Back to All Events

Acts 7:1-53, Stephen’s Speech to the Council

Narrative Lectionary Key Verse for Today

Which of the prophets did your ancestors not persecute? They killed those who foretold the coming of the Righteous One, and now you have become his betrayers and murderers. You are the ones that received the law as ordained by angels, and yet you have not kept it.
— Acts 7:52-53

NL Daily Devotion for Thursday, April 25, 2024

by R. M. Fergus, Clergy Stuff


Stephen has a valid point. Scripture is full of stories of God sending prophets to let God’s people know they were way off the beam. And since no one likes to be told they’re doing something wrong, often this resulted in those prophets having their lives threatened. I think it’s interesting, actually, that this is what the biblical writers focused on. Why keep a record of all the ways your people have royally screwed up? Why not concentrate on the good stuff? It’s terribly self-aware. Which is why it’s maybe surprising that there continued to be so much resistance to Jesus’ ministry and message. Haven’t they figured it out yet? They fail again and again to live as God wanted. The law and the prophets were pretty darn clear. So why was it so hard to hear the same message yet again but by a different prophet?

And what of us as Christians? The Way of Jesus survived every attempt at extinction in the beginning only to be transformed by empires into its own empire, which has visited trauma upon anyone out of step with the powers that be for centuries.
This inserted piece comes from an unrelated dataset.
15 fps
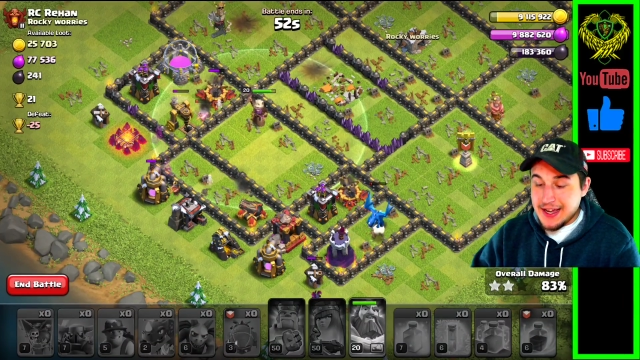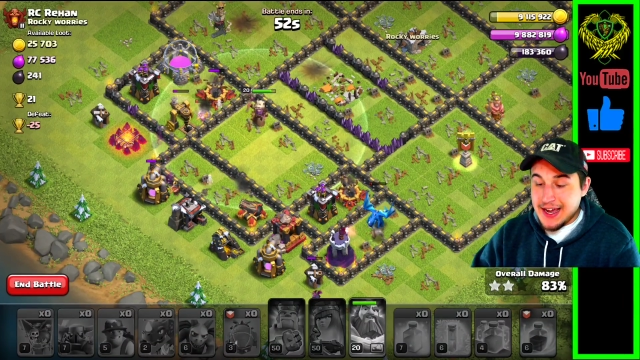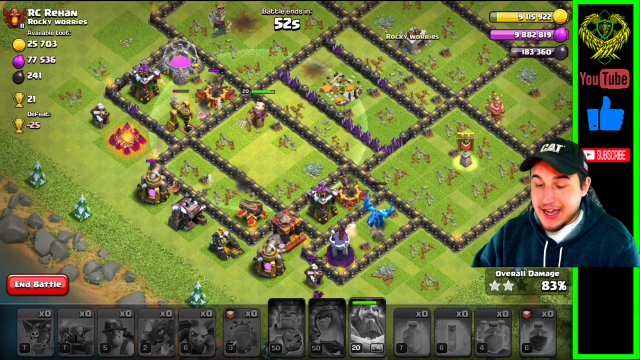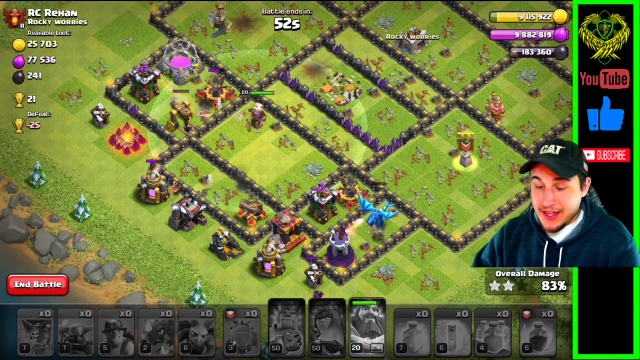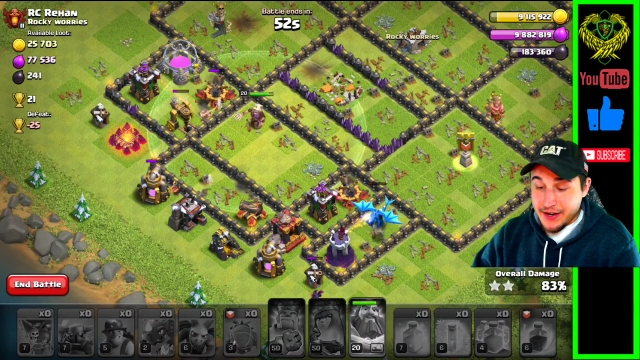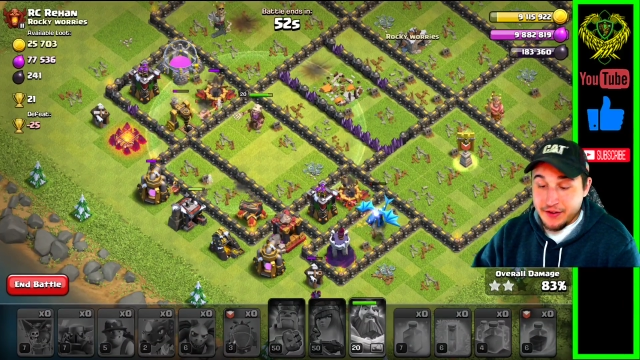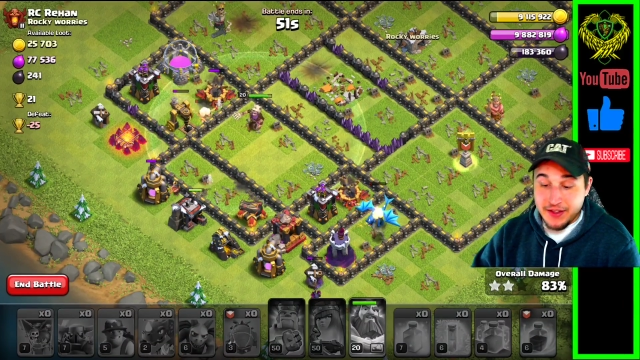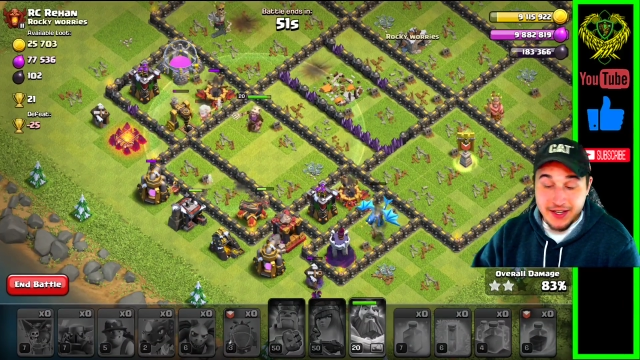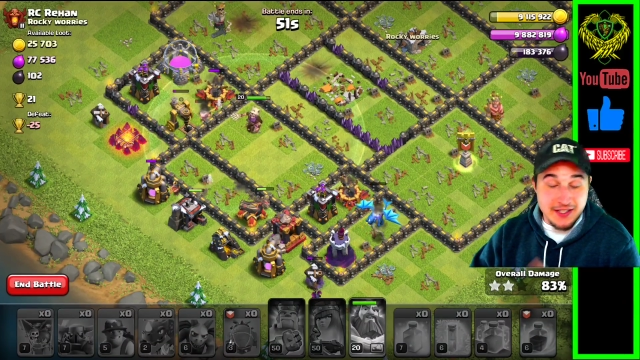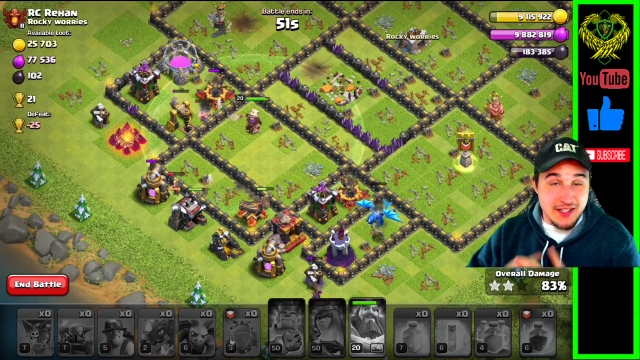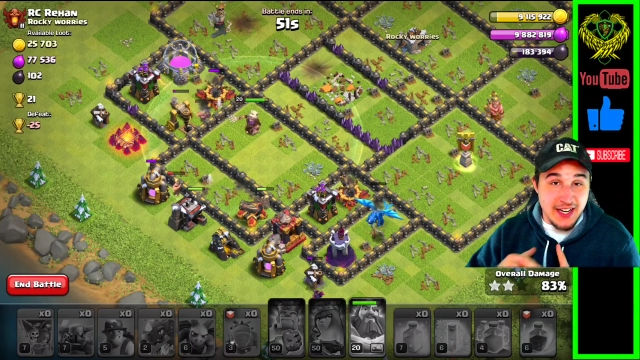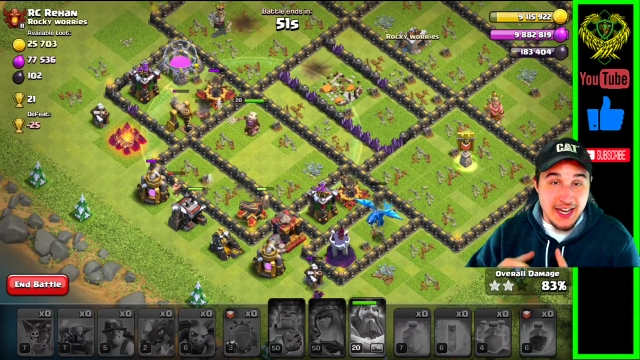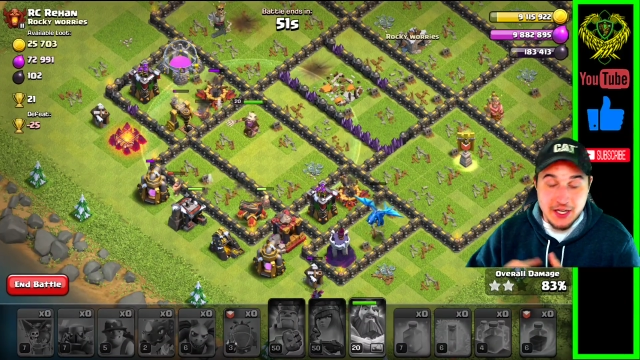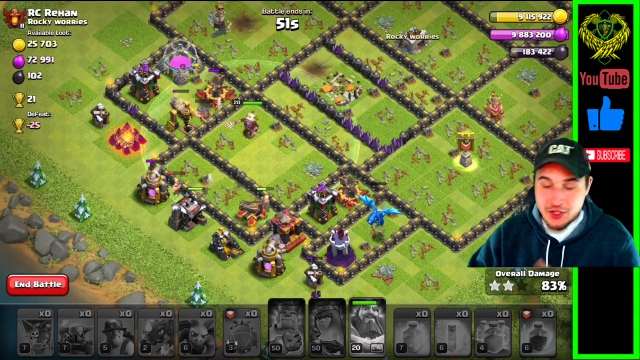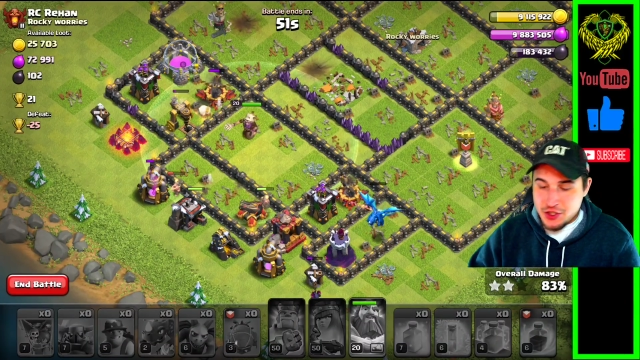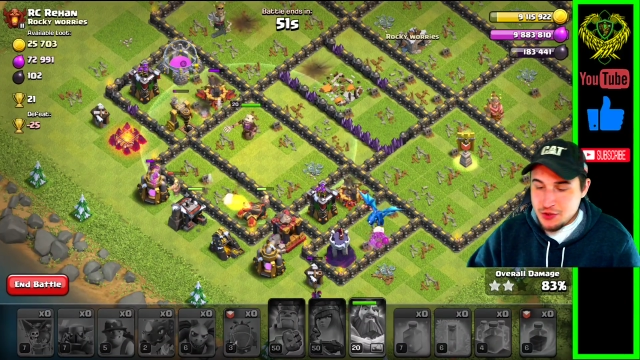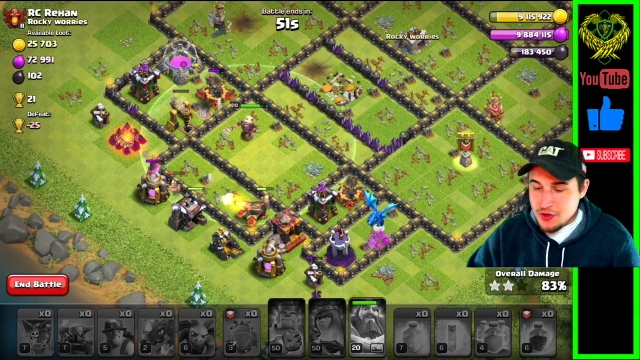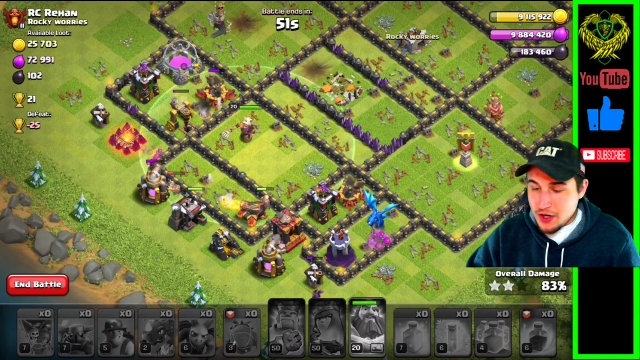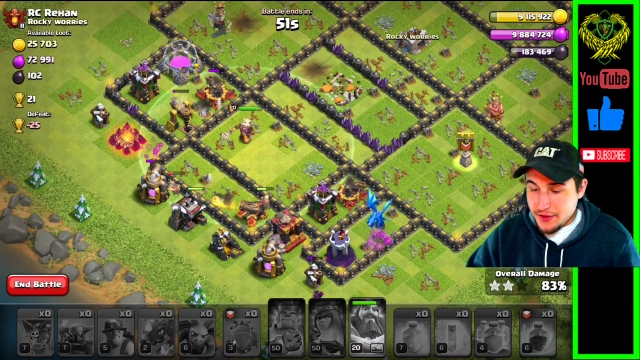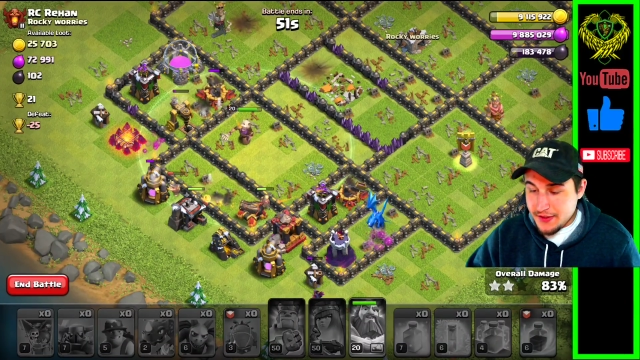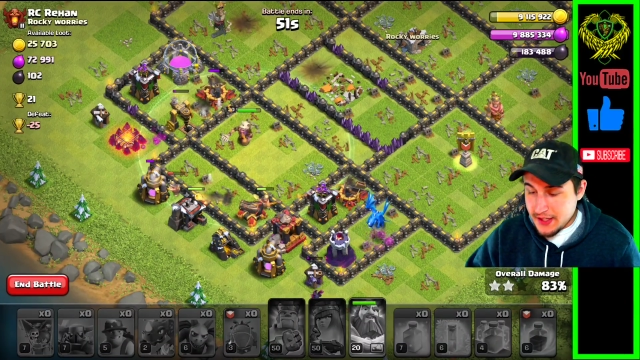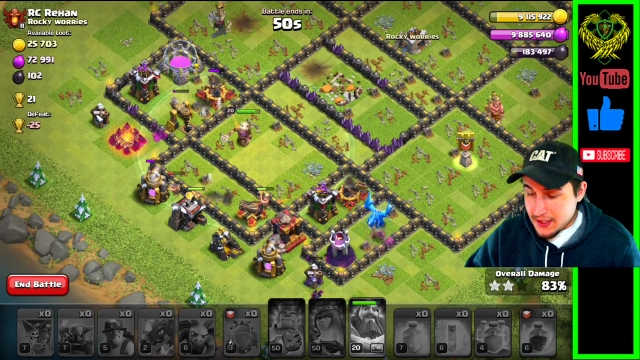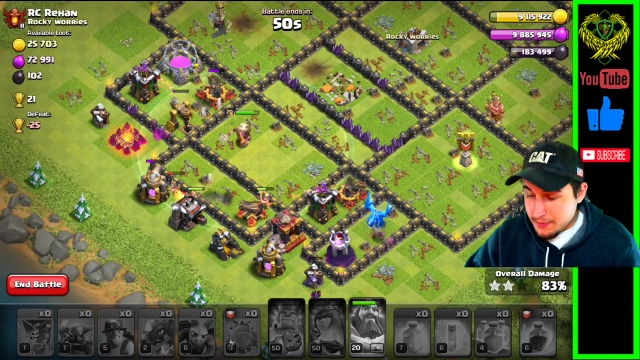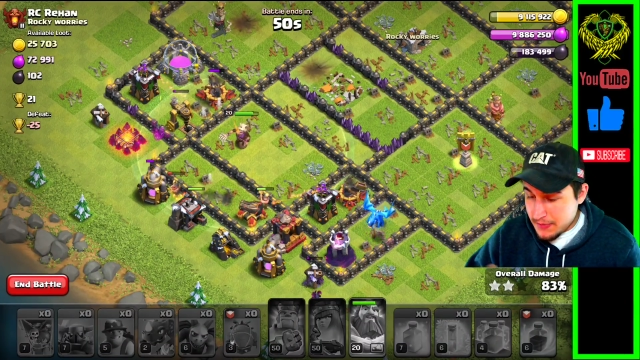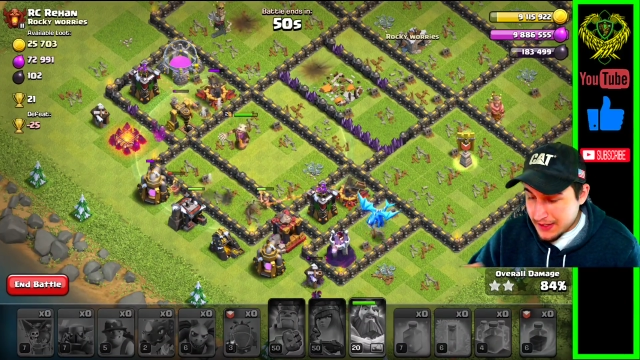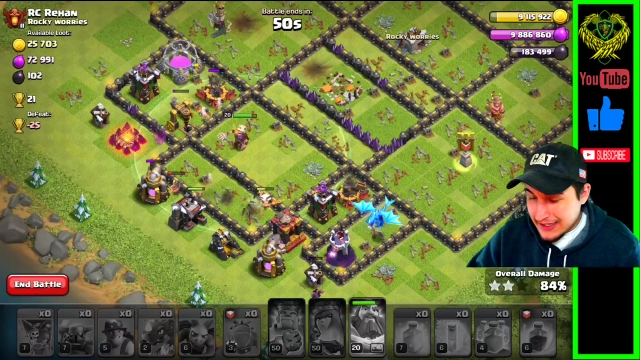and then everything gets to kind of shoot on them.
We have “received the law” and gospel “by angels, and yet [we] have not kept it.” We find all sorts of ways to reinterpret scripture to support our own ideas, to the detriment of the powerless and marginalized. Do we need a Stephen standing in our midst, upbraiding us for our failure to recognize what Jesus was all about? Maybe. I’ve seen, heard, and read plenty of Stephens in my life, and I am grateful for it, even when, at the moment, I’m threatened by what is being said. We would do well to listen to the Stephens in our midst, and even better, perhaps, to become one.

When have I heard an uncomfortable truth about my faith? How did I respond? When have I shared an uncomfortable observation about the church with others? How did they respond?